> **Task item**: Would you reproduce the whole listing below without altering a single word?

──────

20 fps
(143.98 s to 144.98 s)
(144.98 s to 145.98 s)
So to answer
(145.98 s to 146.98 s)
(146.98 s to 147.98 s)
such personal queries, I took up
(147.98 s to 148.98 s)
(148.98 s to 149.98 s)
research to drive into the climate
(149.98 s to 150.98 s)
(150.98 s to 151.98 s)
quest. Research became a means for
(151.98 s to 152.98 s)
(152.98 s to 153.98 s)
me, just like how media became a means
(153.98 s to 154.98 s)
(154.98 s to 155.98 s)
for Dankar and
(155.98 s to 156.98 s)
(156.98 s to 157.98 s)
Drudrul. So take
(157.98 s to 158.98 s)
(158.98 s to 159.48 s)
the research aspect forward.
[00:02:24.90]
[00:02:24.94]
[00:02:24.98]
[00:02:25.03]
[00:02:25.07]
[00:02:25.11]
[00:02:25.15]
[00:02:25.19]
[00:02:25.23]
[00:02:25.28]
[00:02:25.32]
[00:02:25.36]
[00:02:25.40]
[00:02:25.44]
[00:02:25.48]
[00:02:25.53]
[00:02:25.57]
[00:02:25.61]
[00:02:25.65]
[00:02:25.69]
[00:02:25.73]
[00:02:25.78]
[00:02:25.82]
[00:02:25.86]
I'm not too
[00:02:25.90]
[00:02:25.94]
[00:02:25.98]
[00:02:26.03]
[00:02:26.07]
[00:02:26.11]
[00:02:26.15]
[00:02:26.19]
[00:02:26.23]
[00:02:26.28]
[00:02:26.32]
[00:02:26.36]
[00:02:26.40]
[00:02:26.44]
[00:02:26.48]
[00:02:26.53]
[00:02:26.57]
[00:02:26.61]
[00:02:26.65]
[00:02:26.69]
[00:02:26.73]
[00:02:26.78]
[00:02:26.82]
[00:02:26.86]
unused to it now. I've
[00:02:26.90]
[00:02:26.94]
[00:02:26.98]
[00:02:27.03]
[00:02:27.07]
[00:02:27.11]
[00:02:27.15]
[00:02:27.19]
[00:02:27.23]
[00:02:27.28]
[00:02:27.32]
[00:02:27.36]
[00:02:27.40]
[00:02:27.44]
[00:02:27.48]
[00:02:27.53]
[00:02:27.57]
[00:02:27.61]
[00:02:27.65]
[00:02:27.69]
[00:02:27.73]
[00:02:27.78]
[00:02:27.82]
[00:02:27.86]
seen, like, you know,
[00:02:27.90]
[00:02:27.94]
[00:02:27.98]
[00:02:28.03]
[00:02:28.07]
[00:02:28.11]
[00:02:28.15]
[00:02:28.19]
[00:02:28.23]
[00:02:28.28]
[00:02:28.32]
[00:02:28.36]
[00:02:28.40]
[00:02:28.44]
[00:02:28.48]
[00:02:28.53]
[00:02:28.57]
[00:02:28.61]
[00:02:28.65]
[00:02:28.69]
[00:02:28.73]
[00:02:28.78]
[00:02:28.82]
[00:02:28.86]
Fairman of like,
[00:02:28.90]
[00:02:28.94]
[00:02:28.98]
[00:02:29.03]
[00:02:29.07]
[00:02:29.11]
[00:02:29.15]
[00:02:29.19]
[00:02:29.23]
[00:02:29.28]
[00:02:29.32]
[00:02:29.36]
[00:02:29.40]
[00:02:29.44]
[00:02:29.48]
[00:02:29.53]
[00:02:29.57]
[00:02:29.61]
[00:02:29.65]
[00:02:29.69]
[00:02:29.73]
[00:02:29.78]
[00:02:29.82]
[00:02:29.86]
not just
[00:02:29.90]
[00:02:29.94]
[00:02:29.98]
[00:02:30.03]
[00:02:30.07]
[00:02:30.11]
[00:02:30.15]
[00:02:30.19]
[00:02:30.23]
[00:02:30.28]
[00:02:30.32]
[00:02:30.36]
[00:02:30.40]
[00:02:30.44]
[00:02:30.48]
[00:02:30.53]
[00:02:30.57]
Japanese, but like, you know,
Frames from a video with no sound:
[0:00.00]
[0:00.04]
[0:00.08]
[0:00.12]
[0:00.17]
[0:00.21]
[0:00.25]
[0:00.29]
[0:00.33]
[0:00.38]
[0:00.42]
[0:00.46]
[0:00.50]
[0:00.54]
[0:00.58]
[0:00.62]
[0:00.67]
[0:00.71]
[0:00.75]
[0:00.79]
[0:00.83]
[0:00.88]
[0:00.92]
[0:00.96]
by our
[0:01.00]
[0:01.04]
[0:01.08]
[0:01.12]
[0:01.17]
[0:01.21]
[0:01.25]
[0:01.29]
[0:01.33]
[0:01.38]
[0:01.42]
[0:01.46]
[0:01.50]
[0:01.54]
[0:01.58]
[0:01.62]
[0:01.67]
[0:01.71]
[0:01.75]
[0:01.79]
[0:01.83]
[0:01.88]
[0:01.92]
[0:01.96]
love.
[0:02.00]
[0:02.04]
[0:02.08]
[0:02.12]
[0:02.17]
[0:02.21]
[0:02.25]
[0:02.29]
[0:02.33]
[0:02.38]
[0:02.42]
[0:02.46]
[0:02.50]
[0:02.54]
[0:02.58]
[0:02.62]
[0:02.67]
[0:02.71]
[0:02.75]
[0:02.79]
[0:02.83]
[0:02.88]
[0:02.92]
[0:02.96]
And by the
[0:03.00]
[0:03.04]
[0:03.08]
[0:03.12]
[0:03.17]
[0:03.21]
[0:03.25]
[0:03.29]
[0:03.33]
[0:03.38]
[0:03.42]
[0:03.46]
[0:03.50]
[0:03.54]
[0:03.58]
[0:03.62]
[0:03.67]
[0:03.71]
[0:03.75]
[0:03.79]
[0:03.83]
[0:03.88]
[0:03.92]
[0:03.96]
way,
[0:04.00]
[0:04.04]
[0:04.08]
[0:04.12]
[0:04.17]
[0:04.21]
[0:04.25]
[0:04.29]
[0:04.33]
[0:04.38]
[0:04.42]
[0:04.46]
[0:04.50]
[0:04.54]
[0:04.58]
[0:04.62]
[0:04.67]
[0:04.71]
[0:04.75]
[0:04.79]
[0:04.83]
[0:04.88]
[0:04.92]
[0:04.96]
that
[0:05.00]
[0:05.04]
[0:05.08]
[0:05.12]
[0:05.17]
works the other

──────

> **Response to this exercise**:
20 fps
(143.98 s to 144.98 s)
(144.98 s to 145.98 s)
So to answer
(145.98 s to 146.98 s)
(146.98 s to 147.98 s)
such personal queries, I took up
(147.98 s to 148.98 s)
(148.98 s to 149.98 s)
research to drive into the climate
(149.98 s to 150.98 s)
(150.98 s to 151.98 s)
quest. Research became a means for
(151.98 s to 152.98 s)
(152.98 s to 153.98 s)
me, just like how media became a means
(153.98 s to 154.98 s)
(154.98 s to 155.98 s)
for Dankar and
(155.98 s to 156.98 s)
(156.98 s to 157.98 s)
Drudrul. So take
(157.98 s to 158.98 s)
(158.98 s to 159.48 s)
the research aspect forward.
[00:02:24.90]
[00:02:24.94]
[00:02:24.98]
[00:02:25.03]
[00:02:25.07]
[00:02:25.11]
[00:02:25.15]
[00:02:25.19]
[00:02:25.23]
[00:02:25.28]
[00:02:25.32]
[00:02:25.36]
[00:02:25.40]
[00:02:25.44]
[00:02:25.48]
[00:02:25.53]
[00:02:25.57]
[00:02:25.61]
[00:02:25.65]
[00:02:25.69]
[00:02:25.73]
[00:02:25.78]
[00:02:25.82]
[00:02:25.86]
I'm not too
[00:02:25.90]
[00:02:25.94]
[00:02:25.98]
[00:02:26.03]
[00:02:26.07]
[00:02:26.11]
[00:02:26.15]
[00:02:26.19]
[00:02:26.23]
[00:02:26.28]
[00:02:26.32]
[00:02:26.36]
[00:02:26.40]
[00:02:26.44]
[00:02:26.48]
[00:02:26.53]
[00:02:26.57]
[00:02:26.61]
[00:02:26.65]
[00:02:26.69]
[00:02:26.73]
[00:02:26.78]
[00:02:26.82]
[00:02:26.86]
unused to it now. I've
[00:02:26.90]
[00:02:26.94]
[00:02:26.98]
[00:02:27.03]
[00:02:27.07]
[00:02:27.11]
[00:02:27.15]
[00:02:27.19]
[00:02:27.23]
[00:02:27.28]
[00:02:27.32]
[00:02:27.36]
[00:02:27.40]
[00:02:27.44]
[00:02:27.48]
[00:02:27.53]
[00:02:27.57]
[00:02:27.61]
[00:02:27.65]
[00:02:27.69]
[00:02:27.73]
[00:02:27.78]
[00:02:27.82]
[00:02:27.86]
seen, like, you know,
[00:02:27.90]
[00:02:27.94]
[00:02:27.98]
[00:02:28.03]
[00:02:28.07]
[00:02:28.11]
[00:02:28.15]
[00:02:28.19]
[00:02:28.23]
[00:02:28.28]
[00:02:28.32]
[00:02:28.36]
[00:02:28.40]
[00:02:28.44]
[00:02:28.48]
[00:02:28.53]
[00:02:28.57]
[00:02:28.61]
[00:02:28.65]
[00:02:28.69]
[00:02:28.73]
[00:02:28.78]
[00:02:28.82]
[00:02:28.86]
Fairman of like,
[00:02:28.90]
[00:02:28.94]
[00:02:28.98]
[00:02:29.03]
[00:02:29.07]
[00:02:29.11]
[00:02:29.15]
[00:02:29.19]
[00:02:29.23]
[00:02:29.28]
[00:02:29.32]
[00:02:29.36]
[00:02:29.40]
[00:02:29.44]
[00:02:29.48]
[00:02:29.53]
[00:02:29.57]
[00:02:29.61]
[00:02:29.65]
[00:02:29.69]
[00:02:29.73]
[00:02:29.78]
[00:02:29.82]
[00:02:29.86]
not just
[00:02:29.90]
[00:02:29.94]
[00:02:29.98]
[00:02:30.03]
[00:02:30.07]
[00:02:30.11]
[00:02:30.15]
[00:02:30.19]
[00:02:30.23]
[00:02:30.28]
[00:02:30.32]
[00:02:30.36]
[00:02:30.40]
[00:02:30.44]
[00:02:30.48]
[00:02:30.53]
[00:02:30.57]
Japanese, but like, you know,
Frames from a video with no sound:
[0:00.00]
[0:00.04]
[0:00.08]
[0:00.12]
[0:00.17]
[0:00.21]
[0:00.25]
[0:00.29]
[0:00.33]
[0:00.38]
[0:00.42]
[0:00.46]
[0:00.50]
[0:00.54]
[0:00.58]
[0:00.62]
[0:00.67]
[0:00.71]
[0:00.75]
[0:00.79]
[0:00.83]
[0:00.88]
[0:00.92]
[0:00.96]
by our
[0:01.00]
[0:01.04]
[0:01.08]
[0:01.12]
[0:01.17]
[0:01.21]
[0:01.25]
[0:01.29]
[0:01.33]
[0:01.38]
[0:01.42]
[0:01.46]
[0:01.50]
[0:01.54]
[0:01.58]
[0:01.62]
[0:01.67]
[0:01.71]
[0:01.75]
[0:01.79]
[0:01.83]
[0:01.88]
[0:01.92]
[0:01.96]
love.
[0:02.00]
[0:02.04]
[0:02.08]
[0:02.12]
[0:02.17]
[0:02.21]
[0:02.25]
[0:02.29]
[0:02.33]
[0:02.38]
[0:02.42]
[0:02.46]
[0:02.50]
[0:02.54]
[0:02.58]
[0:02.62]
[0:02.67]
[0:02.71]
[0:02.75]
[0:02.79]
[0:02.83]
[0:02.88]
[0:02.92]
[0:02.96]
And by the
[0:03.00]
[0:03.04]
[0:03.08]
[0:03.12]
[0:03.17]
[0:03.21]
[0:03.25]
[0:03.29]
[0:03.33]
[0:03.38]
[0:03.42]
[0:03.46]
[0:03.50]
[0:03.54]
[0:03.58]
[0:03.62]
[0:03.67]
[0:03.71]
[0:03.75]
[0:03.79]
[0:03.83]
[0:03.88]
[0:03.92]
[0:03.96]
way,
[0:04.00]
[0:04.04]
[0:04.08]
[0:04.12]
[0:04.17]
[0:04.21]
[0:04.25]
[0:04.29]
[0:04.33]
[0:04.38]
[0:04.42]
[0:04.46]
[0:04.50]
[0:04.54]
[0:04.58]
[0:04.62]
[0:04.67]
[0:04.71]
[0:04.75]
[0:04.79]
[0:04.83]
[0:04.88]
[0:04.92]
[0:04.96]
that
[0:05.00]
[0:05.04]
[0:05.08]
[0:05.12]
[0:05.17]
works the other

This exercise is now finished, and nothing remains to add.